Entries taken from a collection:
Start of Block
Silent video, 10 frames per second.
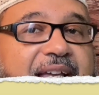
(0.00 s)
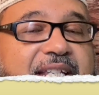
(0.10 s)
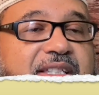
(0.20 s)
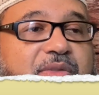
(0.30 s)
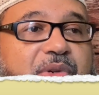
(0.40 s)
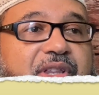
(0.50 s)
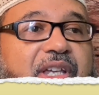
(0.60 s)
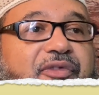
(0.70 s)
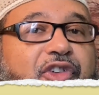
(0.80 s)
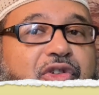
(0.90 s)
And this is where the
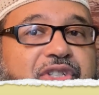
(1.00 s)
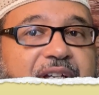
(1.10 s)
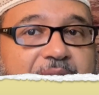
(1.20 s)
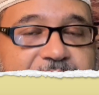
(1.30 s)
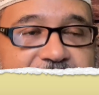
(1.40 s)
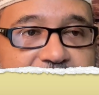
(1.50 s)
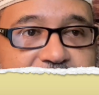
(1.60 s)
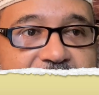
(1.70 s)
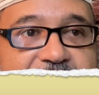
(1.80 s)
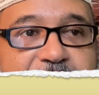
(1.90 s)
confusion comes in
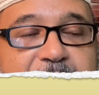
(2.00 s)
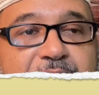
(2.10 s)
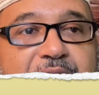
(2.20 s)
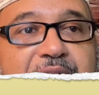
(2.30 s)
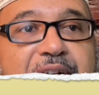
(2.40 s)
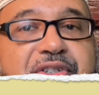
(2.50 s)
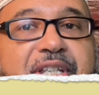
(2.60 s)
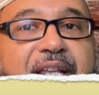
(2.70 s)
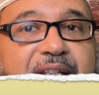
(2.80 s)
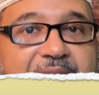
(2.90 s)
because people don't
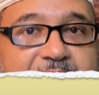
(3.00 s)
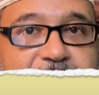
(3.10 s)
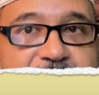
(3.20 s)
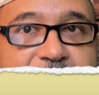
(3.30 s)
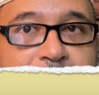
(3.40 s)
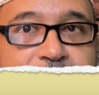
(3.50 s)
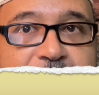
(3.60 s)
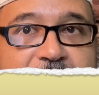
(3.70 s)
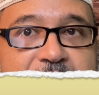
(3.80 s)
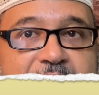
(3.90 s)
understand the language.
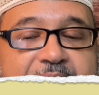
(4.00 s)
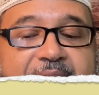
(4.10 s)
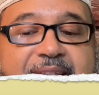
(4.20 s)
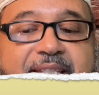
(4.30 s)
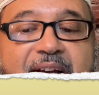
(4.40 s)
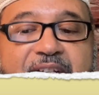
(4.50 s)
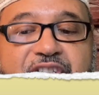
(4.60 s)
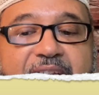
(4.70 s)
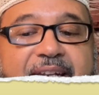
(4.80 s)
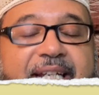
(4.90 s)
It's
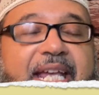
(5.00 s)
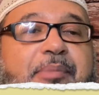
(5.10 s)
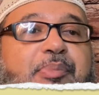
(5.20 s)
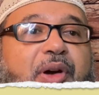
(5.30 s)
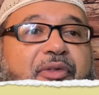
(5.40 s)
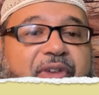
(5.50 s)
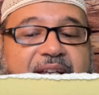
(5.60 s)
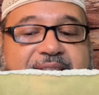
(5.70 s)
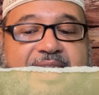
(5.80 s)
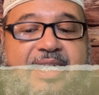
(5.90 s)
conjugated imperfect.
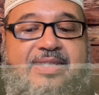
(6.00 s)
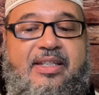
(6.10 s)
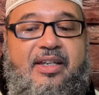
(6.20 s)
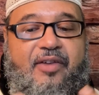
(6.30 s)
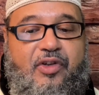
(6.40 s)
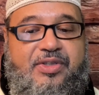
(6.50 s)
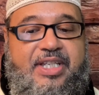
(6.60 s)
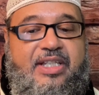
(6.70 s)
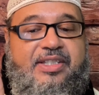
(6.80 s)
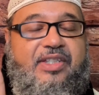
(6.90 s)
It says, if you
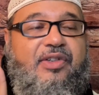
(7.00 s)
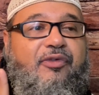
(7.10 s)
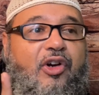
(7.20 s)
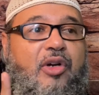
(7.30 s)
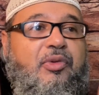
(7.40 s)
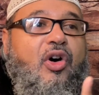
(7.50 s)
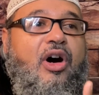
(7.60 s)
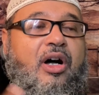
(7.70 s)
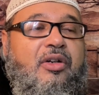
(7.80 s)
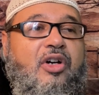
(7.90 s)
see it says a verb
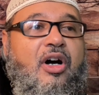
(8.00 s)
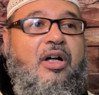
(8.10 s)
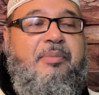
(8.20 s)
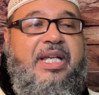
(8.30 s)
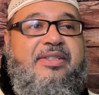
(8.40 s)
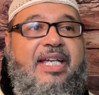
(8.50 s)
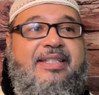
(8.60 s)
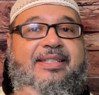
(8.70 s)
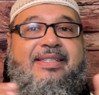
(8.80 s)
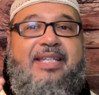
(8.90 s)
call. Call means that
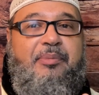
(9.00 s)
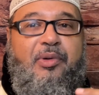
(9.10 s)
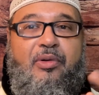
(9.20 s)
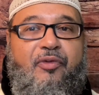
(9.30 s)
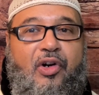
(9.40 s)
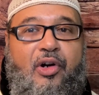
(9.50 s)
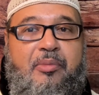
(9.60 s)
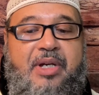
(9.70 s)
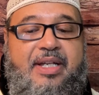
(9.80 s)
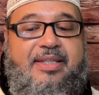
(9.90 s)
it's a simple
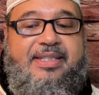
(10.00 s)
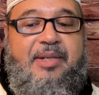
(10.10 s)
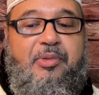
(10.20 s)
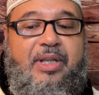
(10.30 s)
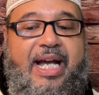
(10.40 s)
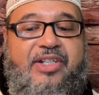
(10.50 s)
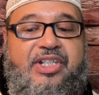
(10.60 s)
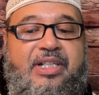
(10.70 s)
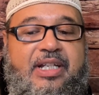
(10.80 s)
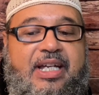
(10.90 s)
verb, simple
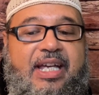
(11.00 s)
action.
End of Block
» Exercise aim
With the images excluded, reproduce the data above precisely as written.

» Task answer
Silent video, 10 frames per second.
(0.00 s)
(0.10 s)
(0.20 s)
(0.30 s)
(0.40 s)
(0.50 s)
(0.60 s)
(0.70 s)
(0.80 s)
(0.90 s)
And this is where the
(1.00 s)
(1.10 s)
(1.20 s)
(1.30 s)
(1.40 s)
(1.50 s)
(1.60 s)
(1.70 s)
(1.80 s)
(1.90 s)
confusion comes in
(2.00 s)
(2.10 s)
(2.20 s)
(2.30 s)
(2.40 s)
(2.50 s)
(2.60 s)
(2.70 s)
(2.80 s)
(2.90 s)
because people don't
(3.00 s)
(3.10 s)
(3.20 s)
(3.30 s)
(3.40 s)
(3.50 s)
(3.60 s)
(3.70 s)
(3.80 s)
(3.90 s)
understand the language.
(4.00 s)
(4.10 s)
(4.20 s)
(4.30 s)
(4.40 s)
(4.50 s)
(4.60 s)
(4.70 s)
(4.80 s)
(4.90 s)
It's
(5.00 s)
(5.10 s)
(5.20 s)
(5.30 s)
(5.40 s)
(5.50 s)
(5.60 s)
(5.70 s)
(5.80 s)
(5.90 s)
conjugated imperfect.
(6.00 s)
(6.10 s)
(6.20 s)
(6.30 s)
(6.40 s)
(6.50 s)
(6.60 s)
(6.70 s)
(6.80 s)
(6.90 s)
It says, if you
(7.00 s)
(7.10 s)
(7.20 s)
(7.30 s)
(7.40 s)
(7.50 s)
(7.60 s)
(7.70 s)
(7.80 s)
(7.90 s)
see it says a verb
(8.00 s)
(8.10 s)
(8.20 s)
(8.30 s)
(8.40 s)
(8.50 s)
(8.60 s)
(8.70 s)
(8.80 s)
(8.90 s)
call. Call means that
(9.00 s)
(9.10 s)
(9.20 s)
(9.30 s)
(9.40 s)
(9.50 s)
(9.60 s)
(9.70 s)
(9.80 s)
(9.90 s)
it's a simple
(10.00 s)
(10.10 s)
(10.20 s)
(10.30 s)
(10.40 s)
(10.50 s)
(10.60 s)
(10.70 s)
(10.80 s)
(10.90 s)
verb, simple
(11.00 s)
action.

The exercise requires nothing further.